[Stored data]
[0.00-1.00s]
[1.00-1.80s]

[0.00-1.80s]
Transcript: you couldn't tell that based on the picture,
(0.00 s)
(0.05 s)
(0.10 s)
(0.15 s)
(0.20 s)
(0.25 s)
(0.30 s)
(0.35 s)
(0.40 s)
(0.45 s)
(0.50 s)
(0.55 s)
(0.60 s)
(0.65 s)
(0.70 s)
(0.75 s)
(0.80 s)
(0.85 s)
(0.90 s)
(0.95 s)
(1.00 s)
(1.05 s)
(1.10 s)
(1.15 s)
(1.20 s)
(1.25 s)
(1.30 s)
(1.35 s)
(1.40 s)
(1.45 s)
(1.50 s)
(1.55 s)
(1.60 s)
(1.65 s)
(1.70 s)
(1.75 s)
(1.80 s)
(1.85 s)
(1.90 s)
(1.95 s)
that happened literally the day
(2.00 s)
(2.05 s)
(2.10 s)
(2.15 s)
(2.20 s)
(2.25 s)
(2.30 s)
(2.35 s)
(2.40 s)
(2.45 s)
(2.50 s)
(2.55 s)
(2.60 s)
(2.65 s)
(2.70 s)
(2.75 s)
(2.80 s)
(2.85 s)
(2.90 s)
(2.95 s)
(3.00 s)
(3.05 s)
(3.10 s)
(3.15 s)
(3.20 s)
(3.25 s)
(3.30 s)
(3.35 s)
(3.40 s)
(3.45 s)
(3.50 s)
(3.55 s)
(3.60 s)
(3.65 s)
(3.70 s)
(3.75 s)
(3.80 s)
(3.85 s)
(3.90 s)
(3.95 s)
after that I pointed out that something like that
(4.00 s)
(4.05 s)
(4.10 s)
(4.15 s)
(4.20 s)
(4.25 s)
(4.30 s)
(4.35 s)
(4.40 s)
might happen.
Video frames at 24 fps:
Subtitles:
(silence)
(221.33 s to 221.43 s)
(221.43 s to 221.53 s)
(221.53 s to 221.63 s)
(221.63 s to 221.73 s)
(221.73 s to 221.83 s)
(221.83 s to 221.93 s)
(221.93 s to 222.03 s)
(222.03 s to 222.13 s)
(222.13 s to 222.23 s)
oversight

PROBLEM TO SOLVE
Return only the lines running from the line with "(221.63 s to 221.73 s)" to the last line of the records, both included, exactly as written.

ANSWER BOX
(221.63 s to 221.73 s)
(221.73 s to 221.83 s)
(221.83 s to 221.93 s)
(221.93 s to 222.03 s)
(222.03 s to 222.13 s)
(222.13 s to 222.23 s)
oversight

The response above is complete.